## [TO DO]
Give back all of the data exactly, with every picture omitted.
────────────────────────────────────────
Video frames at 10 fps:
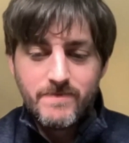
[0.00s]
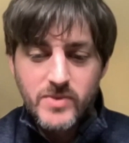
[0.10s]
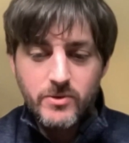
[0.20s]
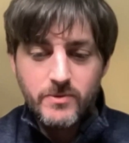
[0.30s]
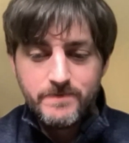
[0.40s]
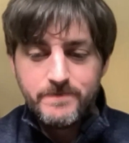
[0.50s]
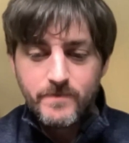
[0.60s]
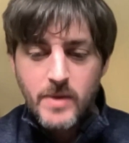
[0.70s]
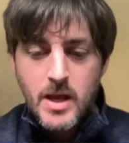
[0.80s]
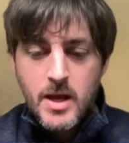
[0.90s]
So,
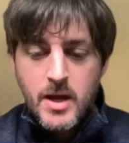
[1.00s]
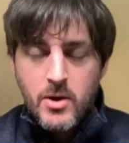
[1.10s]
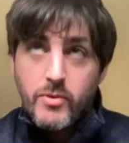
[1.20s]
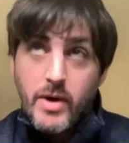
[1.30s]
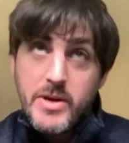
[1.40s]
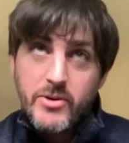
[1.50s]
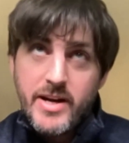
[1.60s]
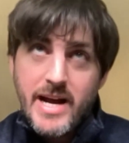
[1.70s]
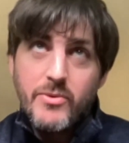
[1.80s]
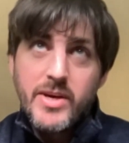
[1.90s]
I mean,
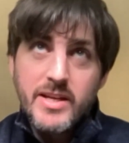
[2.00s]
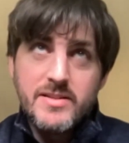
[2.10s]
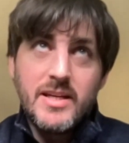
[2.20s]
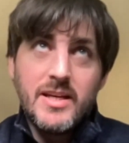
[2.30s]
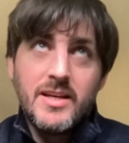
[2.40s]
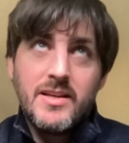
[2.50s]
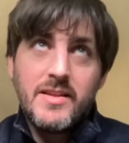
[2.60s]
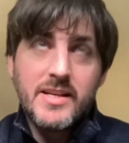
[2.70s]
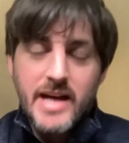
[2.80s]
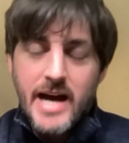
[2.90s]
right now we can see
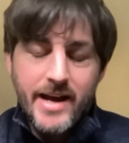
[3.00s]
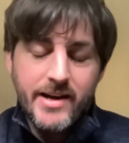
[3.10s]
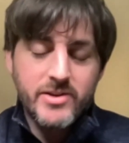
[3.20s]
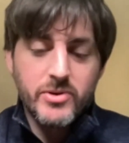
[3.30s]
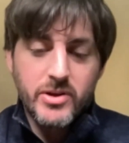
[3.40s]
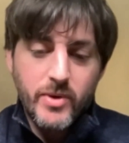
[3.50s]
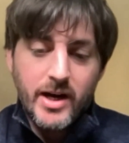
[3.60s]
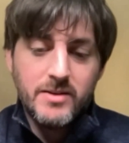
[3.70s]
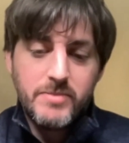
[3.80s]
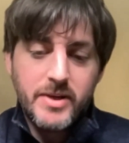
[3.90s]
things that ionize really
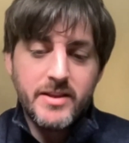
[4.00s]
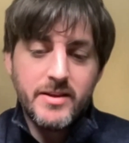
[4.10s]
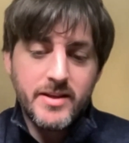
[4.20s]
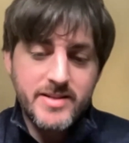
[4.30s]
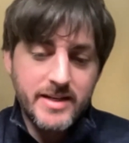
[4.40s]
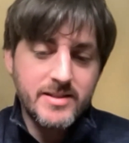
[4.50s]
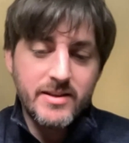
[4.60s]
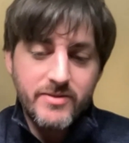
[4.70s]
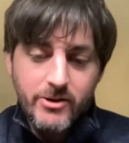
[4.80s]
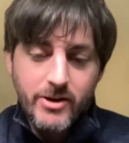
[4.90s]
well, but the
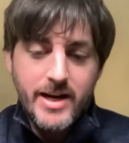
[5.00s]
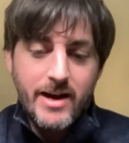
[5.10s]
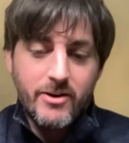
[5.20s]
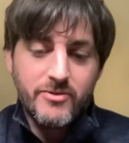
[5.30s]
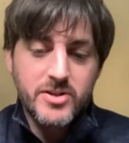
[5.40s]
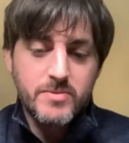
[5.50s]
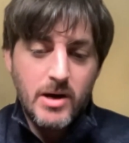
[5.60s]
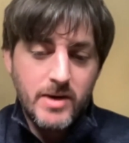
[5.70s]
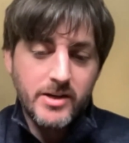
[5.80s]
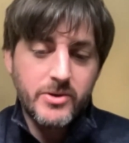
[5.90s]
sensitivity right now for
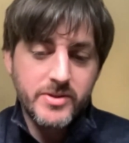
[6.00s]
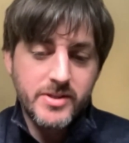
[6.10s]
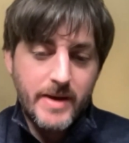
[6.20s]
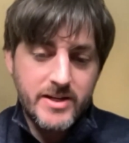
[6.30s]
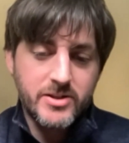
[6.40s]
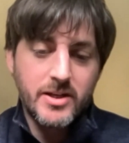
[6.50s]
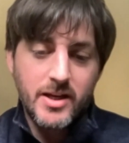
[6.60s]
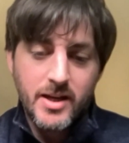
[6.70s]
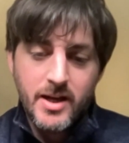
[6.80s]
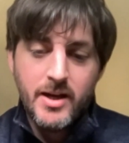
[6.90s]
small molecules,
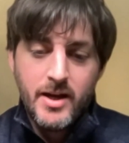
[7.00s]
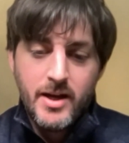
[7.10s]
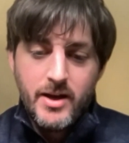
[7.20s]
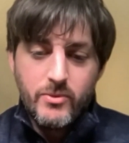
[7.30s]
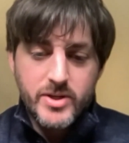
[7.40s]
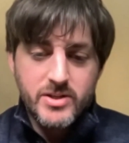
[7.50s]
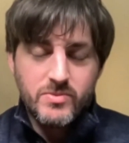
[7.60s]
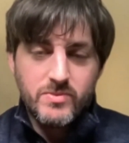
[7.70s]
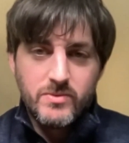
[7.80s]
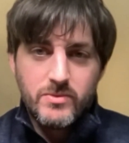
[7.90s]
especially, which
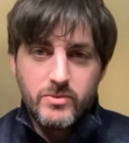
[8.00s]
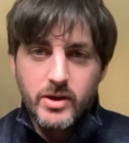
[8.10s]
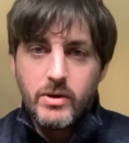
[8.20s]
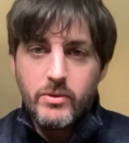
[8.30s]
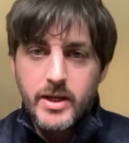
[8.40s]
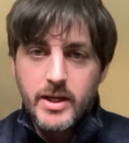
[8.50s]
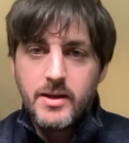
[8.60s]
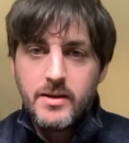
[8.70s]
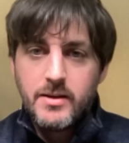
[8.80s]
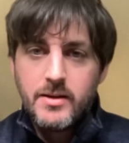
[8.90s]
is really what we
────────────────────────────────────────
## [EXERCISE RESULT]
Video frames at 10 fps:
[0.00s]
[0.10s]
[0.20s]
[0.30s]
[0.40s]
[0.50s]
[0.60s]
[0.70s]
[0.80s]
[0.90s]
So,
[1.00s]
[1.10s]
[1.20s]
[1.30s]
[1.40s]
[1.50s]
[1.60s]
[1.70s]
[1.80s]
[1.90s]
I mean,
[2.00s]
[2.10s]
[2.20s]
[2.30s]
[2.40s]
[2.50s]
[2.60s]
[2.70s]
[2.80s]
[2.90s]
right now we can see
[3.00s]
[3.10s]
[3.20s]
[3.30s]
[3.40s]
[3.50s]
[3.60s]
[3.70s]
[3.80s]
[3.90s]
things that ionize really
[4.00s]
[4.10s]
[4.20s]
[4.30s]
[4.40s]
[4.50s]
[4.60s]
[4.70s]
[4.80s]
[4.90s]
well, but the
[5.00s]
[5.10s]
[5.20s]
[5.30s]
[5.40s]
[5.50s]
[5.60s]
[5.70s]
[5.80s]
[5.90s]
sensitivity right now for
[6.00s]
[6.10s]
[6.20s]
[6.30s]
[6.40s]
[6.50s]
[6.60s]
[6.70s]
[6.80s]
[6.90s]
small molecules,
[7.00s]
[7.10s]
[7.20s]
[7.30s]
[7.40s]
[7.50s]
[7.60s]
[7.70s]
[7.80s]
[7.90s]
especially, which
[8.00s]
[8.10s]
[8.20s]
[8.30s]
[8.40s]
[8.50s]
[8.60s]
[8.70s]
[8.80s]
[8.90s]
is really what we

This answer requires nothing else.